Lisant Claude Vigée
Claude Vigée aux
USA, où il s'établit pour fuir le nazisme, le Waste Land, le pays vain, dit-il reprenant l'expression
de TS Eliot qu'il traduit :
"J'écrirai ici
mon judan, - la parole qui surgit intacte et nue de
mon présent sur cette terre" (Claude Vigée, La lune
d'hiver, p. 353, cité par Anne
Mounic, La poésie de Claude Vigée, L'Harmattan, 2005, p. 82)
et encore et
surtout :
" On m'a voulu
dès le début ce que je ne suis pas, et malheur à moi si je tardais à m' y
conformer ! J'ai souvent biaisé, louvoyé, mais finalement je n'ai pas joué
votre jeu, je n'ai pas plié pour de bon, je ne me suis pas suicidé pour vous
faire plaisir. J'ai maintenu debout, quoique meurtri, ce moi inassimilable, ce
feu vivant réfractaire aux éteignoirs, ce brasier rebelle aux camisoles de
force familiales, scolaires, sociales, professionnelles, que l'on préparait de
tous côtés pour mon bien personnel. Quelle sollicitude le monde entier ne me
témoigne-t-il pas quand il s'agir de me faire rentrer dans ses rangs, de me
réduire à la commune servitude ! Et bien non, j'ai fait rouage à part, je ne me
suis pas résigné. Je n'ai jamais
fonctionné dans votre usine de morts-vivants, en y mettant le zèle et l'acharnement suicidaires à la besogne dont
toutes les créatures domestiquées sont capables".

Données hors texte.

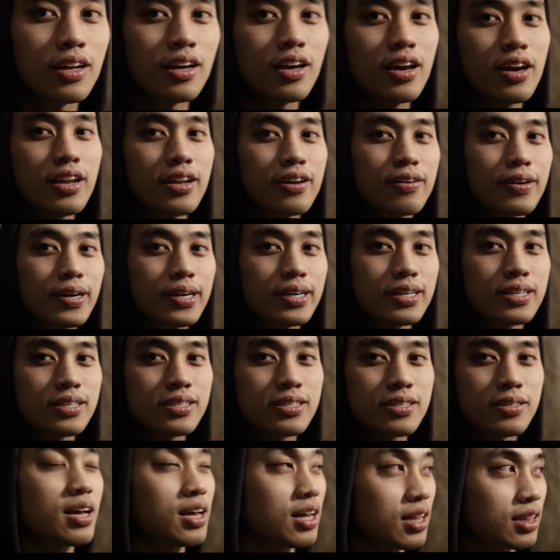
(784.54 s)

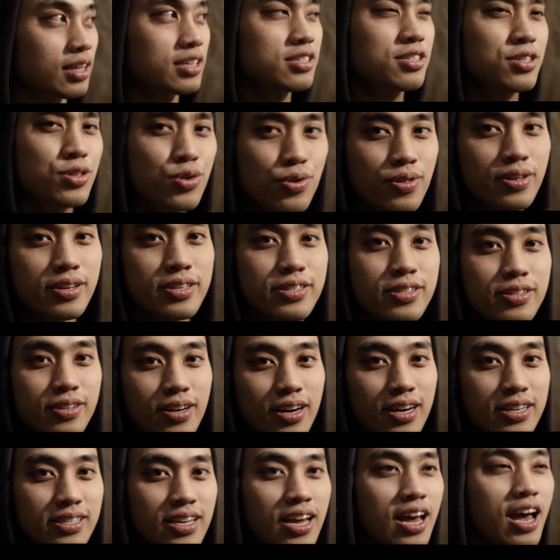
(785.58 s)
Anyways, let's do this, you
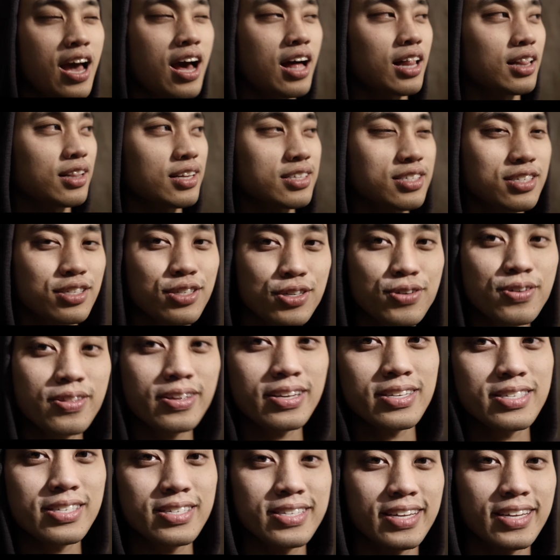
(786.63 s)
guys. Let's do this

(Claude Vigée, La Lune d'hiver, p. 352, cité Anne Mounic, 83)
→ C'est inouï comme
toute parole -et les citations sont omniprésentes par bonheur dans l'essai
d'Anne Mounic-, toutes les citations de Claude Vigée me touchent me concernent
(et quand ce n'est pas moi ce sont "les miens", Marilyn Hacker, Alain
Marc, Angèle Paoli.pour n'en citer que quelques-uns). Quelle force, ici, autour de ces deux expressions clés,
faire rouage à part, ce qui implique bien d'être lié à quelque chose, de n'être
pas dans un comportement autiste, replié, nu et seul mais d'être ailleurs, de
ne pas participer à la grande machinerie à broyer toute personnalité, toute
différence, toute individualité. Cette usine des morts-vivants, oui, cette
seconde expression qui fait mouche dans ce texte de Claude Vigée. On l'entend
presque tourner, grincer, cliqueter, cette usine qui évoque Jérôme Bosch surtout en ces périodes où la consommation
devient une obligation, quels que soient les moyens réels, la pauvreté
incommensurable de certains.
→ "En lisant Claude Vigée", ce n'est pas tout à fait ça puisqu'en réalité je lis l'essai d'Anne Mounic consacré à la poésie de Claude Vigée, moyen que le hasard (qui est sans doute ici plutôt une nécessité) m'a offert pour répondre dans un premier temps aux signaux répétés que cette œuvre m'envoie depuis plusieurs mois.